So your kid has gotten into trouble in juvenile court in Washington State, huh?  This series of articles is designed to help parents and youth negotiate the court system and to understand what to expect when dealing with criminal charges.



In Washington State, a conviction in juvenile court for either Minor in Possession/Consumption of Alcohol (MIP) or for Unlawful Possession of Marijuana < 40g (POM) can have consqeuences reaching beyong the courtroom.  Both crimes are handled as Misdemeanor offenses in juvenile court and are subject to the following Standard Range for disposition (sentencing):

Probation: Maximum 12 months

Community Service:  Maximum 150 hours

Fine:  Maximum $500 (payable by the youth, not the parent)
Detention: Maximum 30 days (work crew is available in some counties)

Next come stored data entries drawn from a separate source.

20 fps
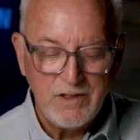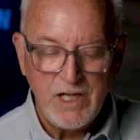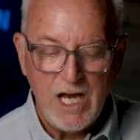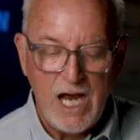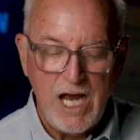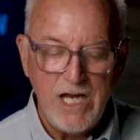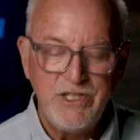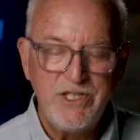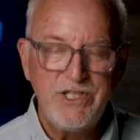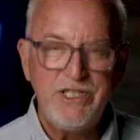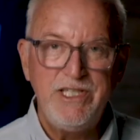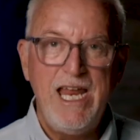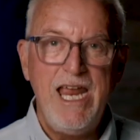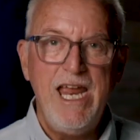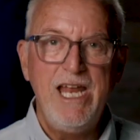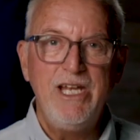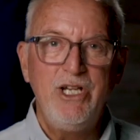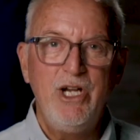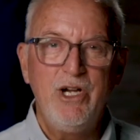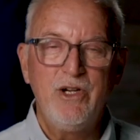I
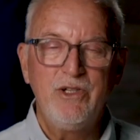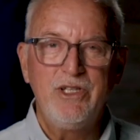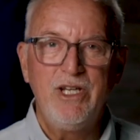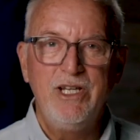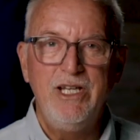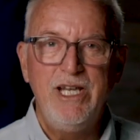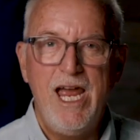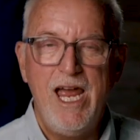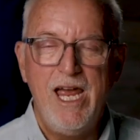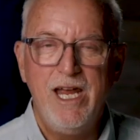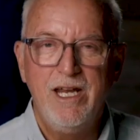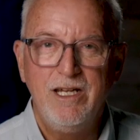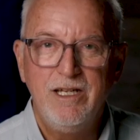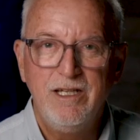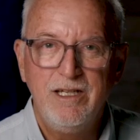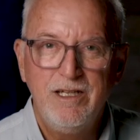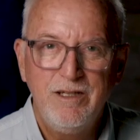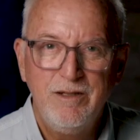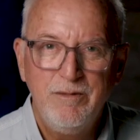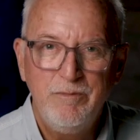stand here today
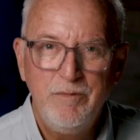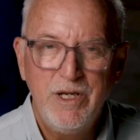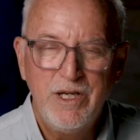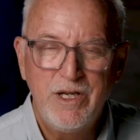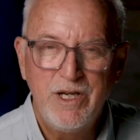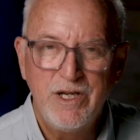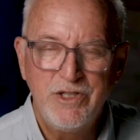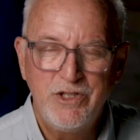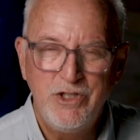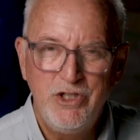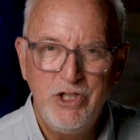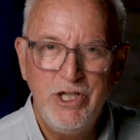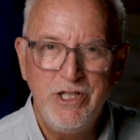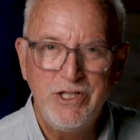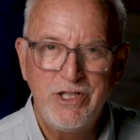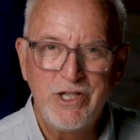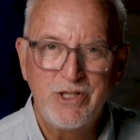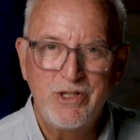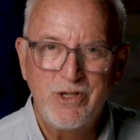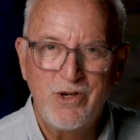because
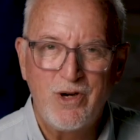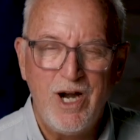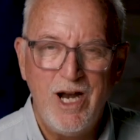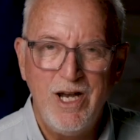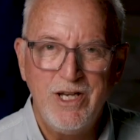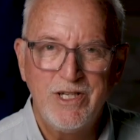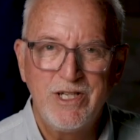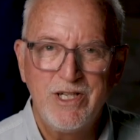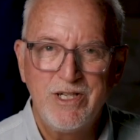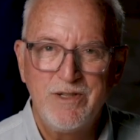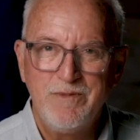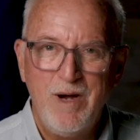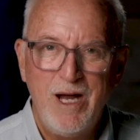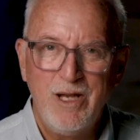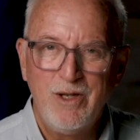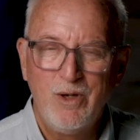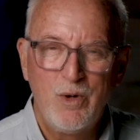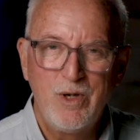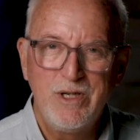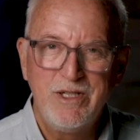Jesus Christ is my
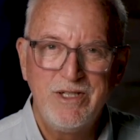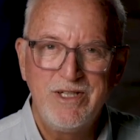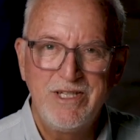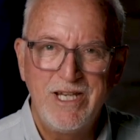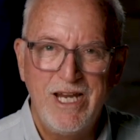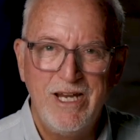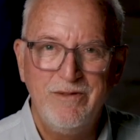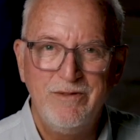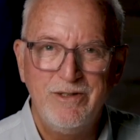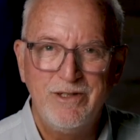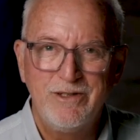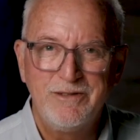Lord and Savior.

Crime Victim's Compensation Fund Fee:   $75

Court Appointed Attorney Fee:  $50



Those are the statutory sanctions permitted under the Standard Range.  However, drug and alcohol charges also carry a DRIVERS LICENSE SUSPENSION.


But, wait!  What if your kid doesn't have a license yet?  The suspension/revocation still applies, even if your child has never had a license.  For a first-time offense, the license is suspended for a MINIMUM of one year OR until the child is 16 years old, WHICHEVER IS LONGER.  So, if your child is almost 16 years old, that child must wait one year past the entry of a guilty plea (or a finding of guilty at trial) to re-instate his or her privilege to drive.


If the conviction is the second or subsequent for a drug or alcohol offense, the suspension is for two years or until the youth's 17th birthday, whichever is longer.  Multiple suspensions run back-to-back, so it is possible that 2 or 3 convictions in juvenile court could have the effect of suspending a young person's ability to even get a driver's license until he or she turns 21 years old!


AND the youth must pay a re-licensing fee to the D.O.L. at the time he or she goes to get the license.


AND the youth must carry the same kind of high-risk auto insurance that a person who has had a D.U.I. on his/her record carries (commonly referred to as SR-22 insurance).


AND the youth must carry that high-risk insurance for THREE YEARS after having the license re-instated, or the license will again be suspended.


This is indeed a financially onerous prospect.  Many of the clients of my parents have referred to it as "nothing more than a scheme to generate revenue."  I can't say that I disagree, but that's not what the State of WA would have us think.  The stated reason for this policy is that it's meant as a deterrant to those kids who would drink or do drugs.  When I disclose this information to my clients and their parents, they always look at me as if to say, "Well, how was I supposed to know that!"  This is exactly the reason I am writing this article.  If parents and youth don't know about these consequences, there is no reason to believe that this legislation will have any impact on how youth in WA State behave when it comes to drugs and alcohol.


Additionally, marijuana charges (or, in some cases, paraphernalia charges) can also have negative consequences in the future if the youth wishes to apply for financial aid for school!  A charge involving drug possession of any kind--felony or misdemeanor--may disqualify the youth from being able to get student loans to go to college, so be sure to check with your attorney before you decide to enter a plea to these kinds of charges.


So remember:  ANY conviction in juvenile court involving drugs or alcohol will result in probation, detention, fines and fees, AND the removal of your privilege to drive.  Want to keep your license?  Don't drink until you are 21!